(Saved entries)
◇ ◇ ◇ ◇ ◇ ◇ ◇

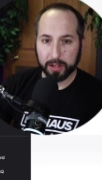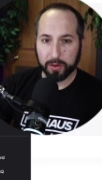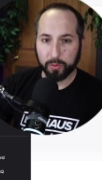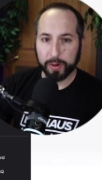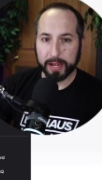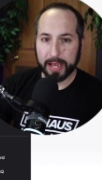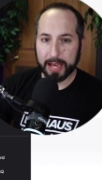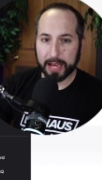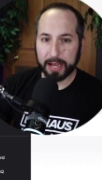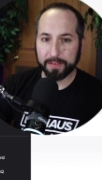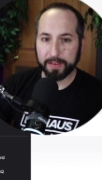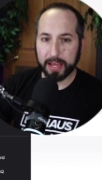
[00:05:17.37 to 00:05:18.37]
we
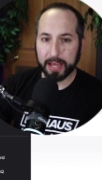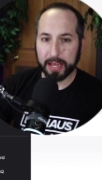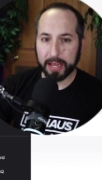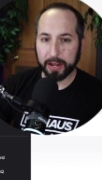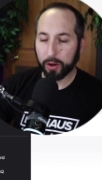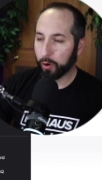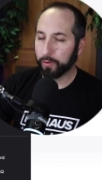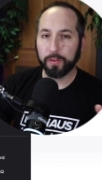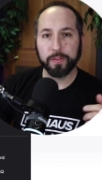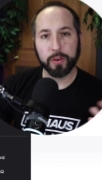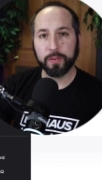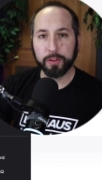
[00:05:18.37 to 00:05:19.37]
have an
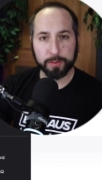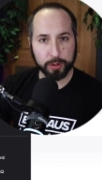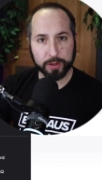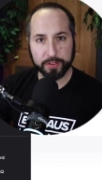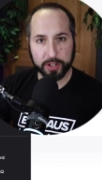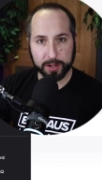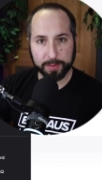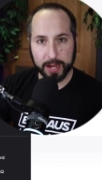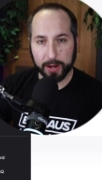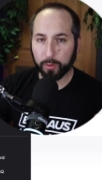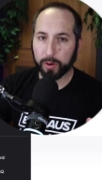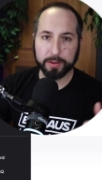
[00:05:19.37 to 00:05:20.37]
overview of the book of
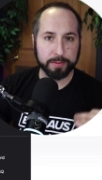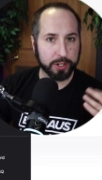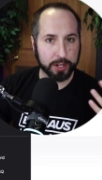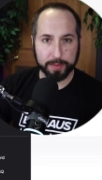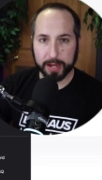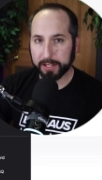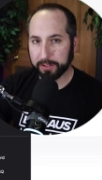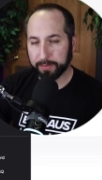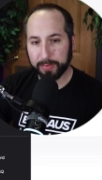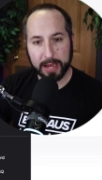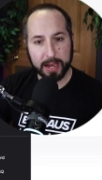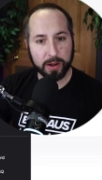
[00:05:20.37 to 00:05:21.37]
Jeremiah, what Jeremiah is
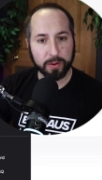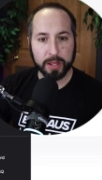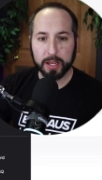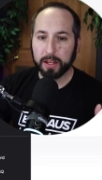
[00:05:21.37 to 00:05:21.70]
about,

◇ ◇ ◇ ◇ ◇ ◇ ◇

→ Task
Every line above should be copied exactly, apart from any pictures.

→ Answer to this task
[00:05:17.37 to 00:05:18.37]
we
[00:05:18.37 to 00:05:19.37]
have an
[00:05:19.37 to 00:05:20.37]
overview of the book of
[00:05:20.37 to 00:05:21.37]
Jeremiah, what Jeremiah is
[00:05:21.37 to 00:05:21.70]
about,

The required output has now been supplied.